Over two years Manchot worked with twelve people in recovery from drug and alcohol misuse in rehabilitation communities in Liverpool, Oxford and London. Twelve is made from their spoken and written memories, recorded and acted out on camera to create a video installation that is part documentary, part fiction.
“We spent the first seven months meeting once a month but not making work,” Manchot recalls, “which is really unusual for me. It was research in a very honest sense – searching for what might happen, what might become, what might be.”
Each part of Twelve is based on a scene from an existing feature film that deals with addiction and recovery or with obsessive, traumatic behaviour. The video installation directly references films by Michael Haneke, Gus Van Sant, Bela Tarr and Chantal Akerman.
“We defined the aesthetic framework together, but in terms of content, it’s completely theirs. In a lot of cases I knew what they wanted to do but in some cases I didn’t – they’d just turn up on the day of filming, speak, act, do what they wanted to do.”
Subjects rarely address or face the camera and often scenes are recorded as continuous takes giving time for reflection and recollection. Visually, water and glass, reflections and shadows connect scenes together; journeys, cycles and repetitions are used to show the complex and non-linear nature of recovery.
Throughout filming the group reviewed their footage together. Stephen Giddings, one of the twelve, says: “You’re taking that step back and watching yourself from a distance. Even though when I was filming I felt pretty good, it was like the camera captured just how vulnerable I really still was at that time.”

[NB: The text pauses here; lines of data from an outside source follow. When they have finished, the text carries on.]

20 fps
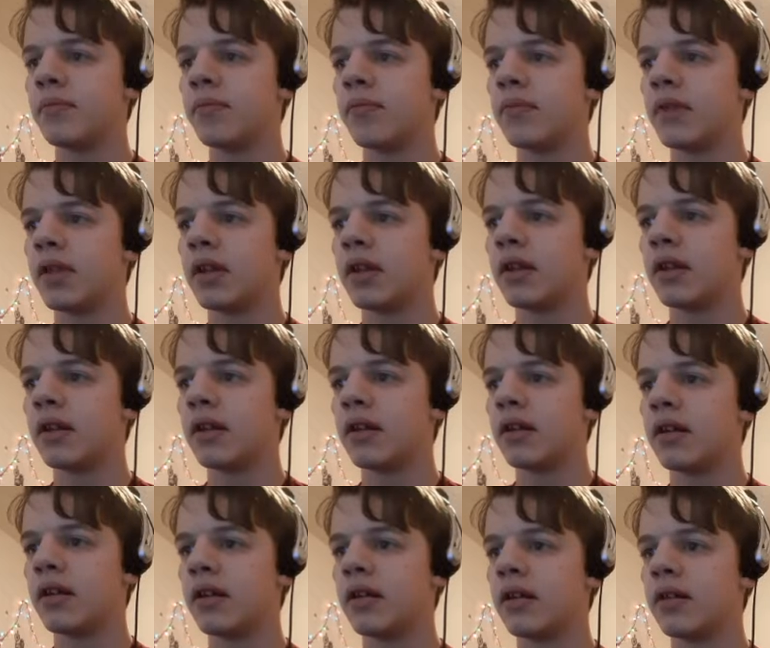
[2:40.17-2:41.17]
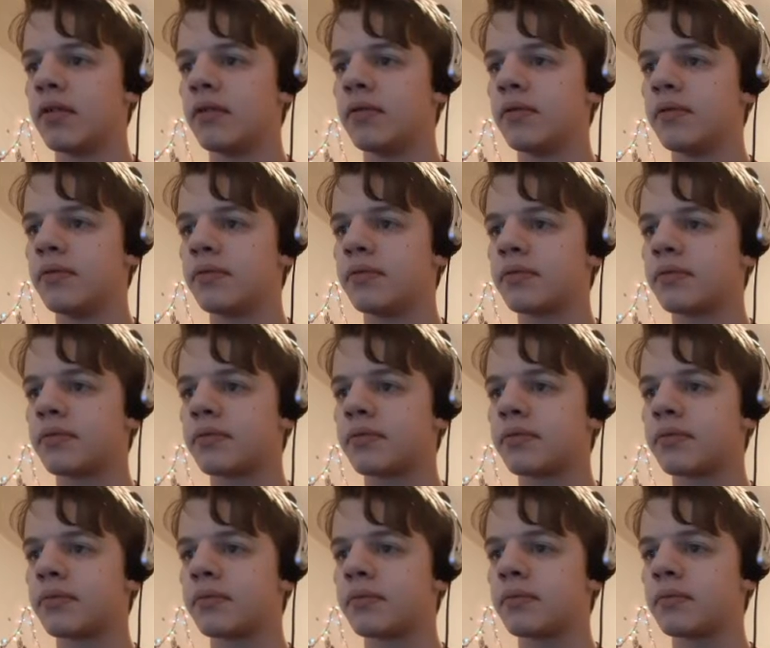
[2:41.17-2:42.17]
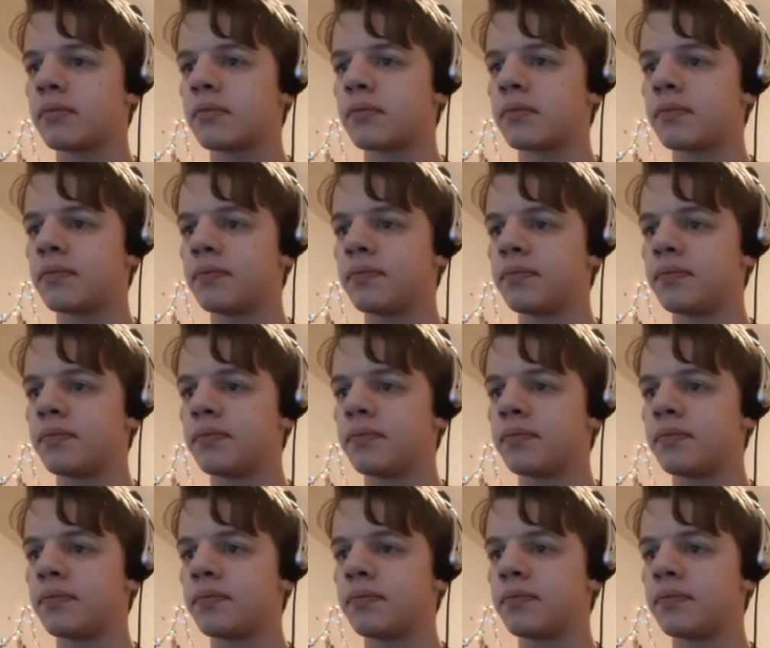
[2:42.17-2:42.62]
(silence)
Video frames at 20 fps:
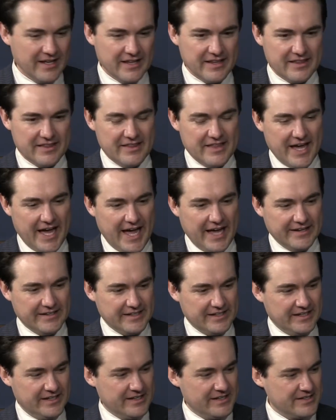that
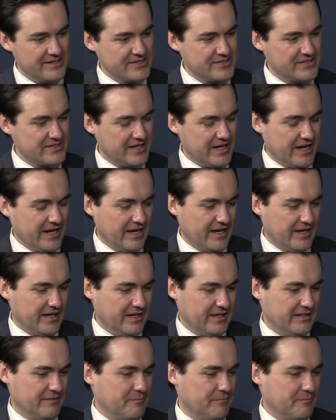is uh,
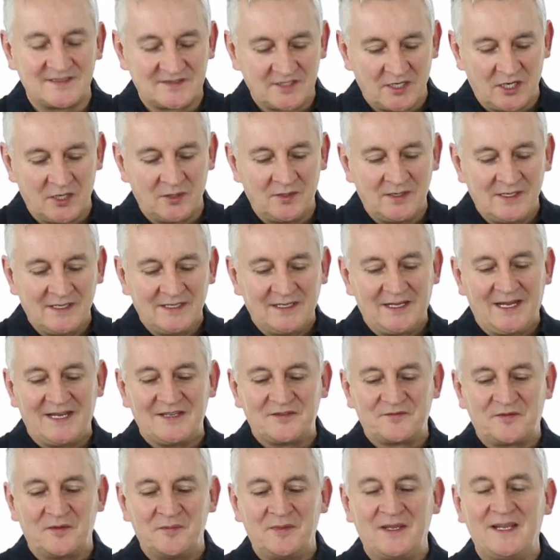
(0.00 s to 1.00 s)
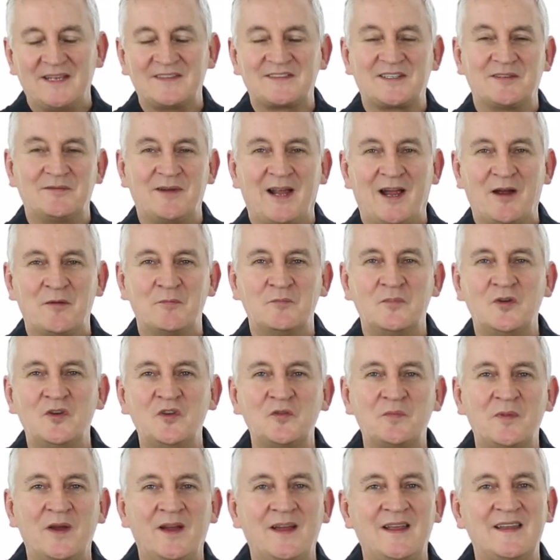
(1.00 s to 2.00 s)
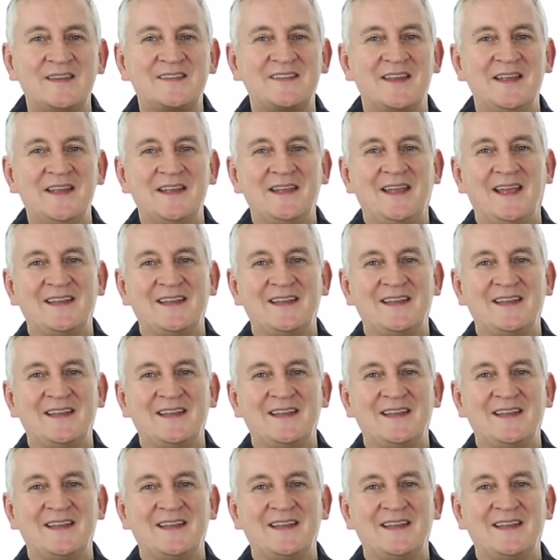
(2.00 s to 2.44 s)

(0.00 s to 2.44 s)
So for me, it's around movement,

Artist and participant quotes from interview with Michaela Nettell for AN Magazine article, published March 2015 www.michaela-nettell.com
Background
Twelve was commissioned by Mark Prest of Portraits of Recovery and developed by Melanie Manchot working with Action on Addiction, the Ley Community and the Psychosocial Research Unit at the University of Central Lancashire. It was financially supported by Small Arts Awards from the Wellcome Trust and Arts Council England through the National Lottery.
Twelve launched at Peckham Platform in May 2015 before being shown at Castlefield Gallery, Manchester; Galerie m, Bochum, Germany; Aspex Gallery, Portsmouth and Towner, Eastbourne. An edited version of Twelve featured in Group Therapy: Mental Distress in a Digital Age at Fact, Liverpool in March 2015.